Джастин сдвинул брови, набрал воздуха и приготовился слушать.
– Однажды юная девушка спросила у своей матери, какова будет ее судьба. Суждено ли ей иметь многих воздыхателей, или же она свяжет судьбу с единственным возлюбленным? А может, она станет служить Ангелам, внимая исполинским деревьям, подземным голосам и ветрам, что блуждают по всему Кандару и нашептывают свои тайны тем, кто умеет слушать? И когда, наконец, она сможет все это узнать?
Мать улыбнулась, но промолчала. Как девушка ни настаивала, ей не удавалось добиться никакого ответа. Отчаявшись, девушка расплакалась. Она всхлипывала и терла глаза, как дитя, но мать оставалась неколебимой, и лишь когда девушка немного успокоилась, принесла ей незрелый орех Джураба. Пока эти орехи остаются зелеными, их скорлупа настолько тверда, что добраться до ядра можно лишь с помощью меча, молотка или кузнечных тисков. И мать сказала, что жизнь подобна ореху Джураба и всякое знание приходит в свое время.

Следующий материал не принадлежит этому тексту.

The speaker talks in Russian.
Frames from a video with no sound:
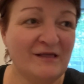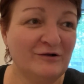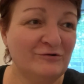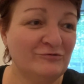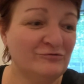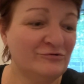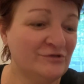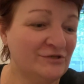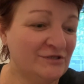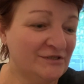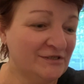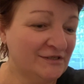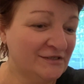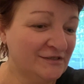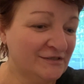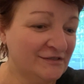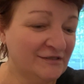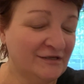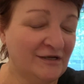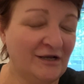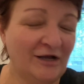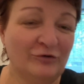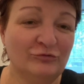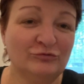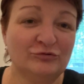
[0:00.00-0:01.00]
кончик
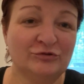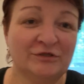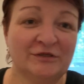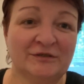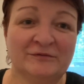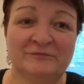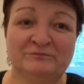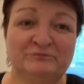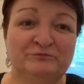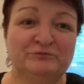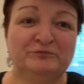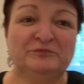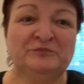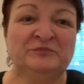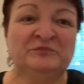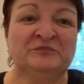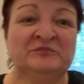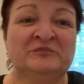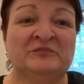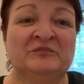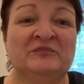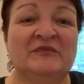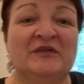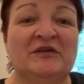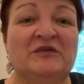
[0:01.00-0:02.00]
языка уже
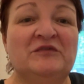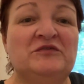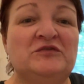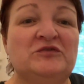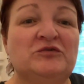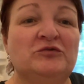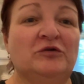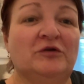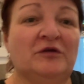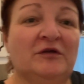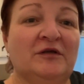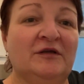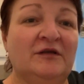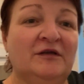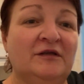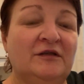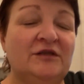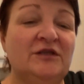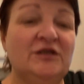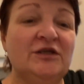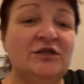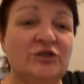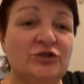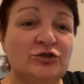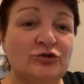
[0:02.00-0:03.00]
все.
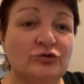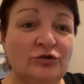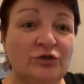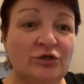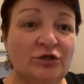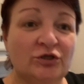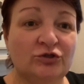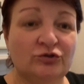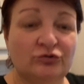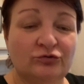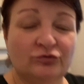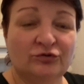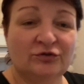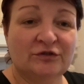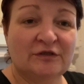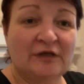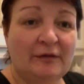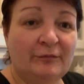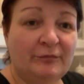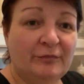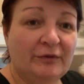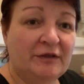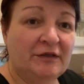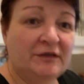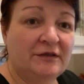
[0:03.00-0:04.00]
Ничего, ничего,
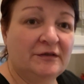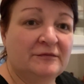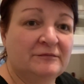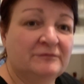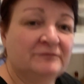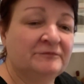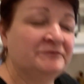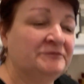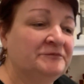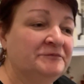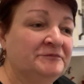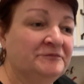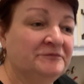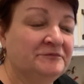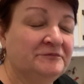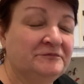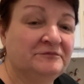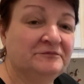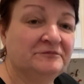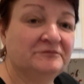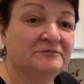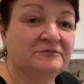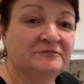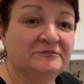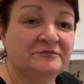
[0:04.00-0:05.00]
запахи.
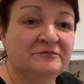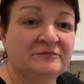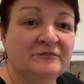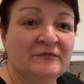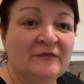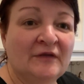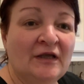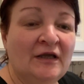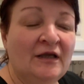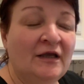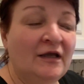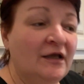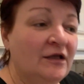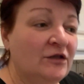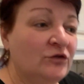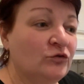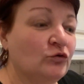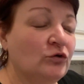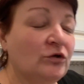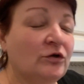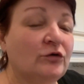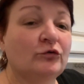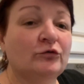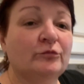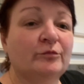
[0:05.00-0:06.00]
М-м.
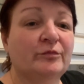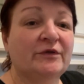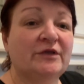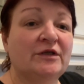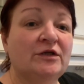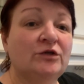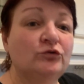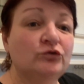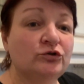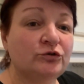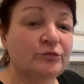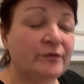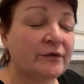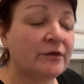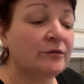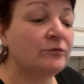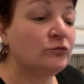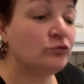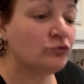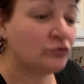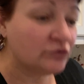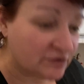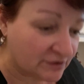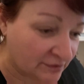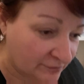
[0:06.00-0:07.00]
Только вот подойдешь прям
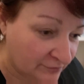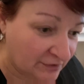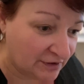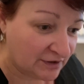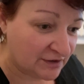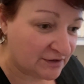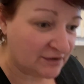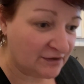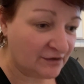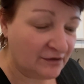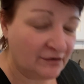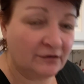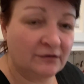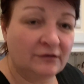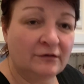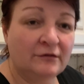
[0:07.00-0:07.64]
носом, если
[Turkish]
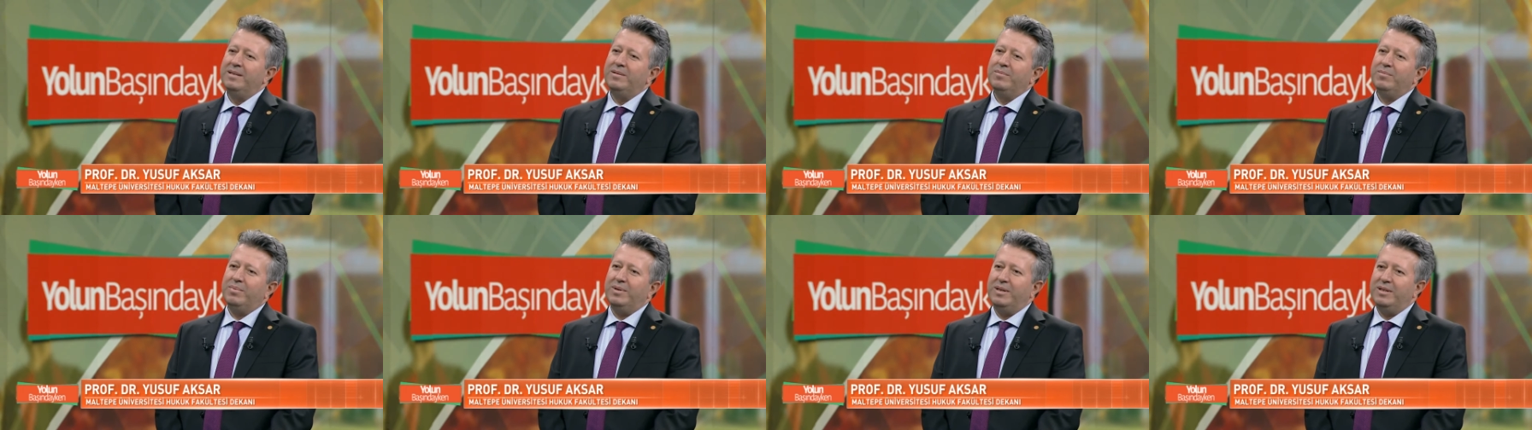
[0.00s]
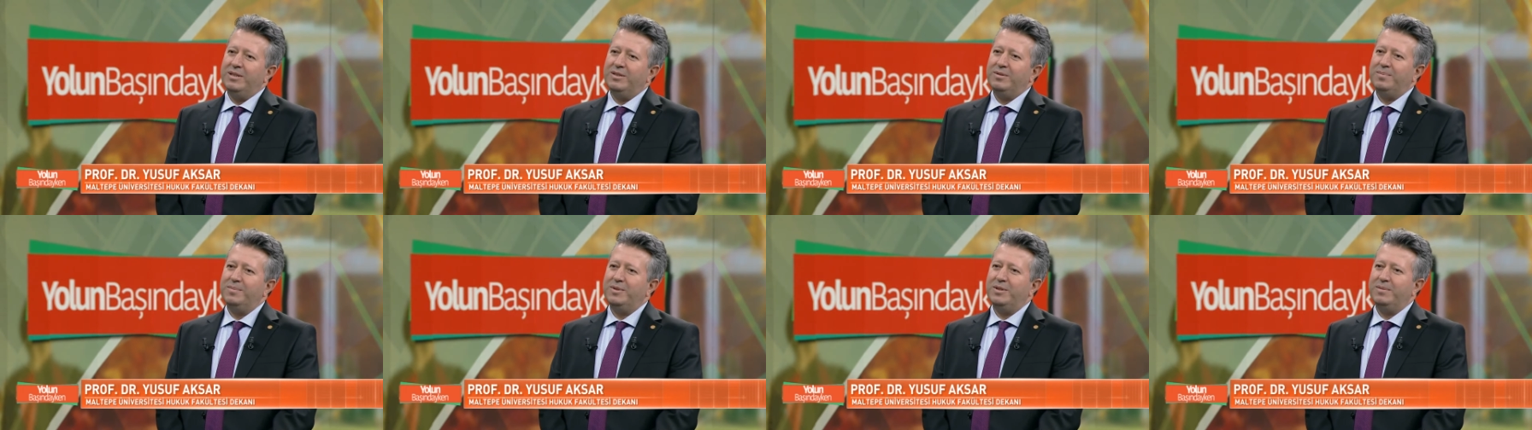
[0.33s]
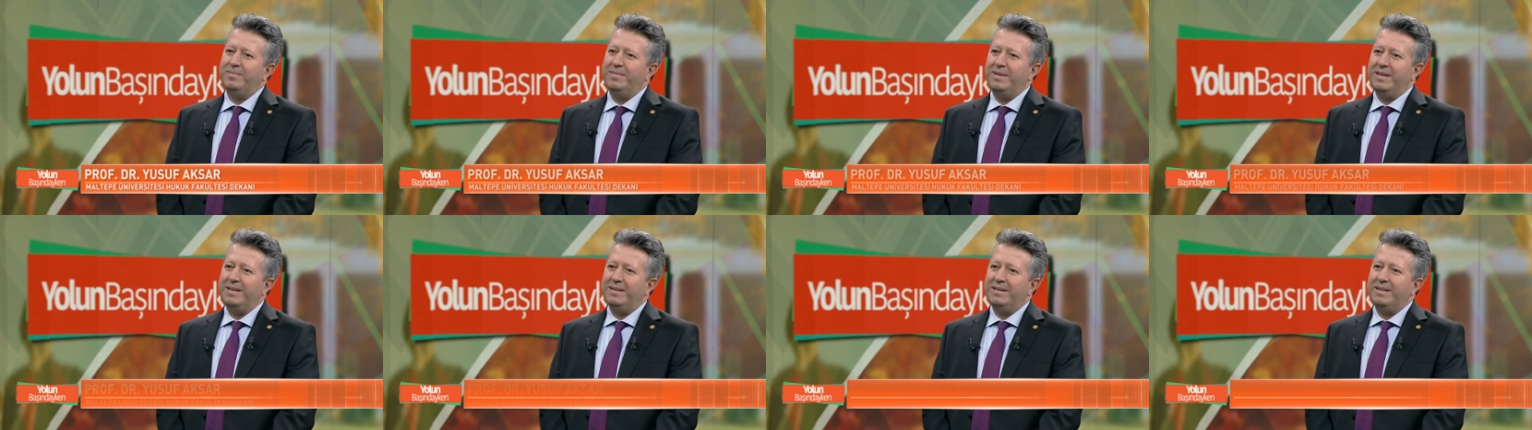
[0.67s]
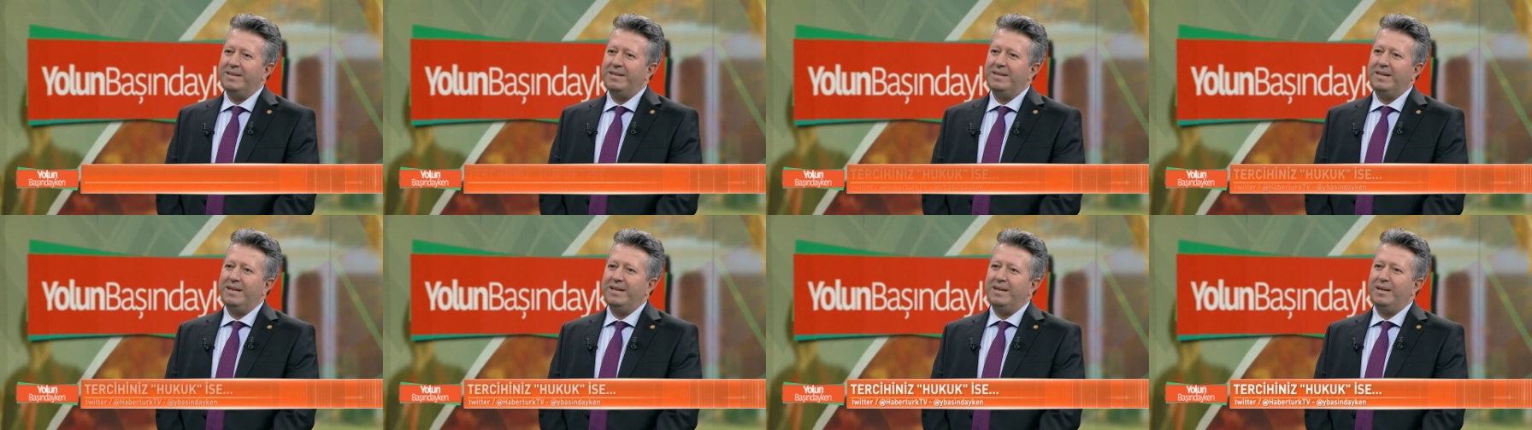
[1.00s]
Birleşmiş
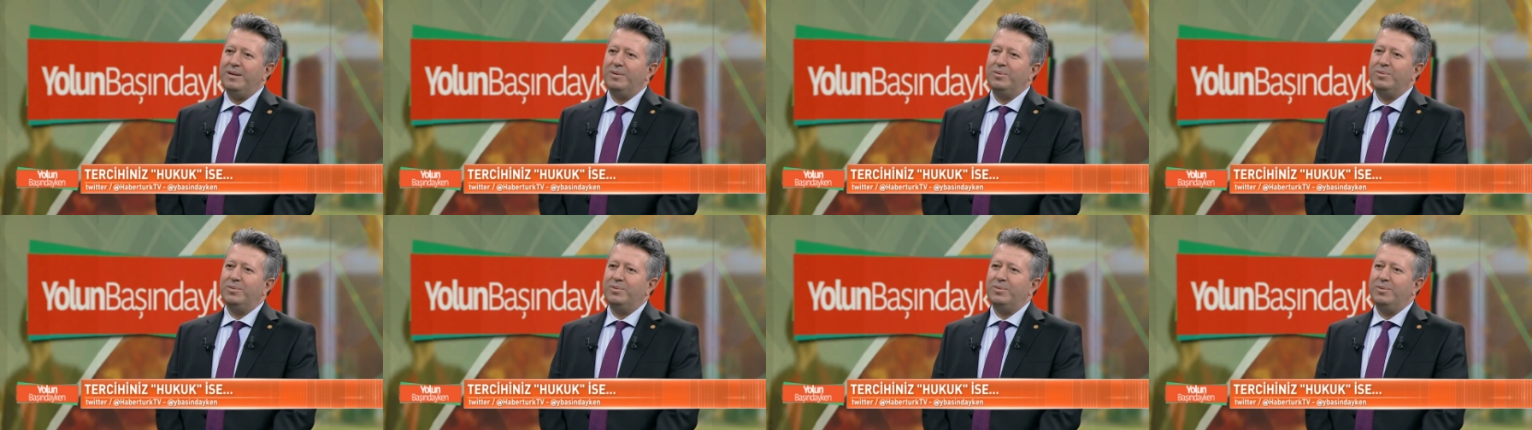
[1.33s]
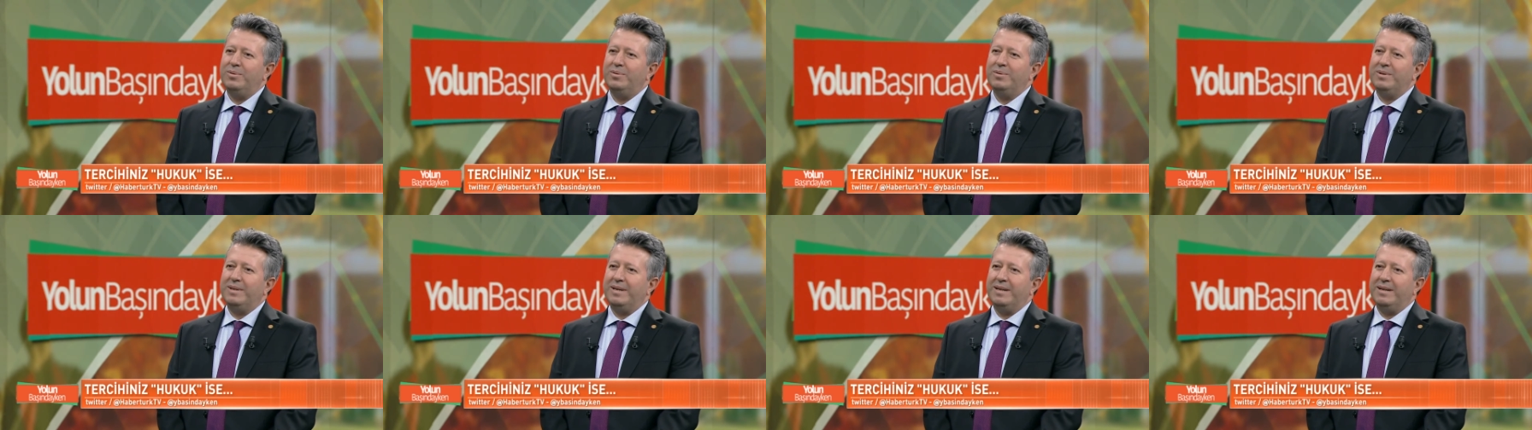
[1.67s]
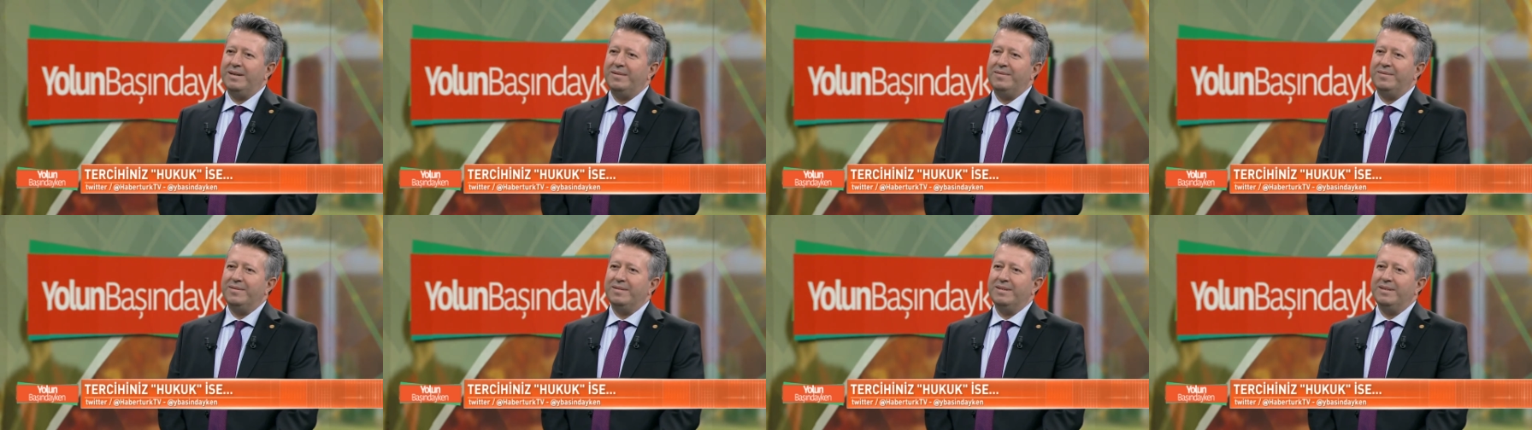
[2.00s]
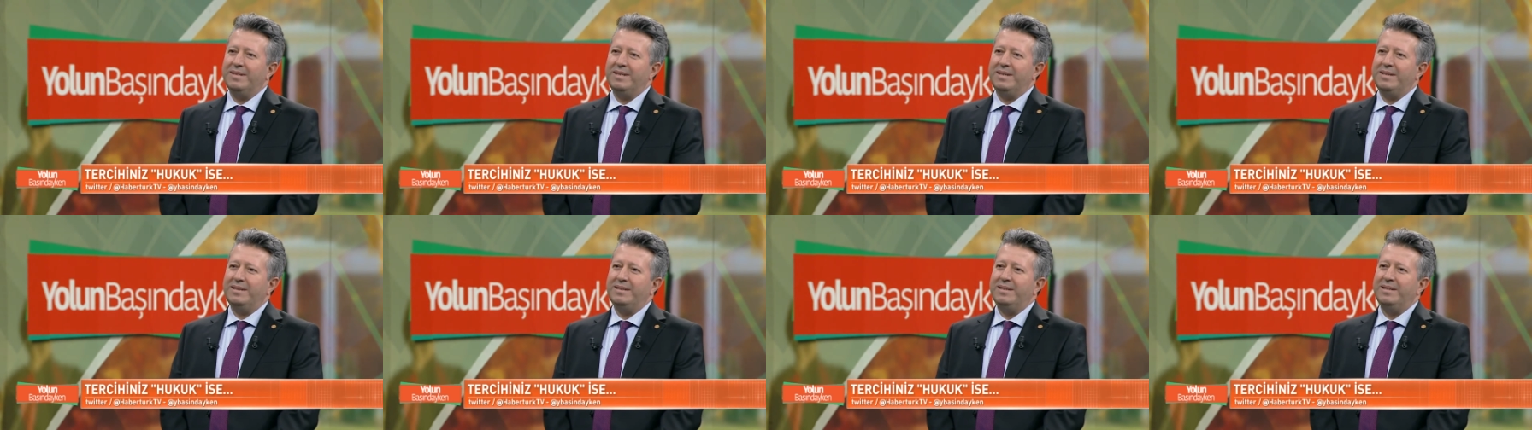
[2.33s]
Milletler Genel Kurulu
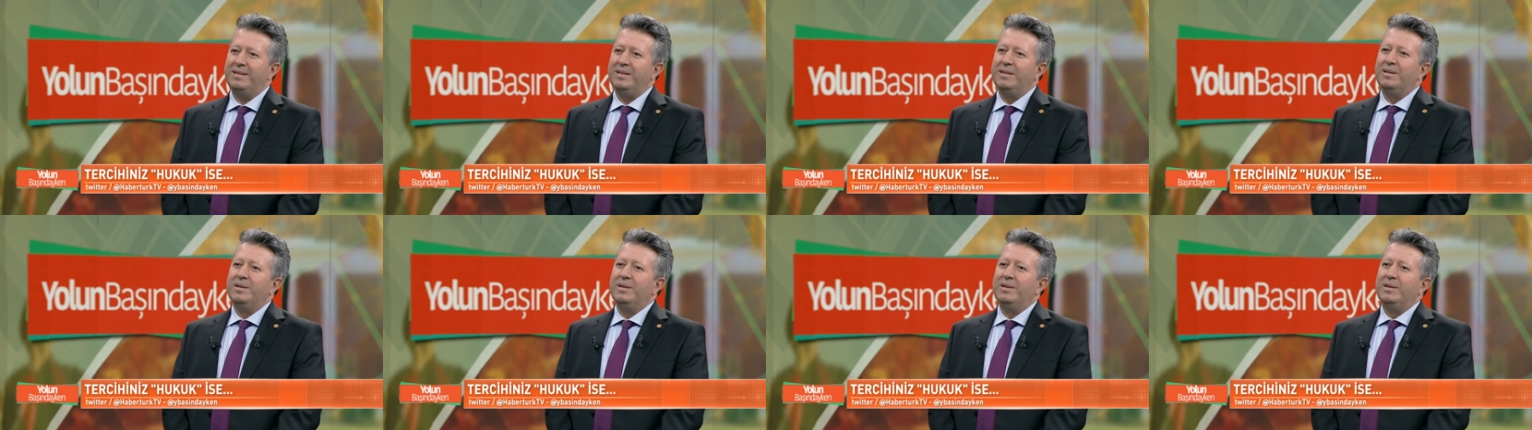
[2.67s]
tarafından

Дайала умолкла. Она кивнула худощавому пожилому мужчине, проходившему мимо с корзиной зеленых ябрушей. Тот кивнул в ответ и улыбнулся.
– И что дальше? – спросил Джастин.
– Это вся история.
Джастин поджал губы, призадумался, а потом сказал:
– Похоже, из твоей истории можно сделать тот вывод, что нельзя получить нужные ответы, пока не приспело время, а попытка добиться их силой может разрушить жизнь, которая треснет, как скорлупа зеленого ореха в железных щипцах.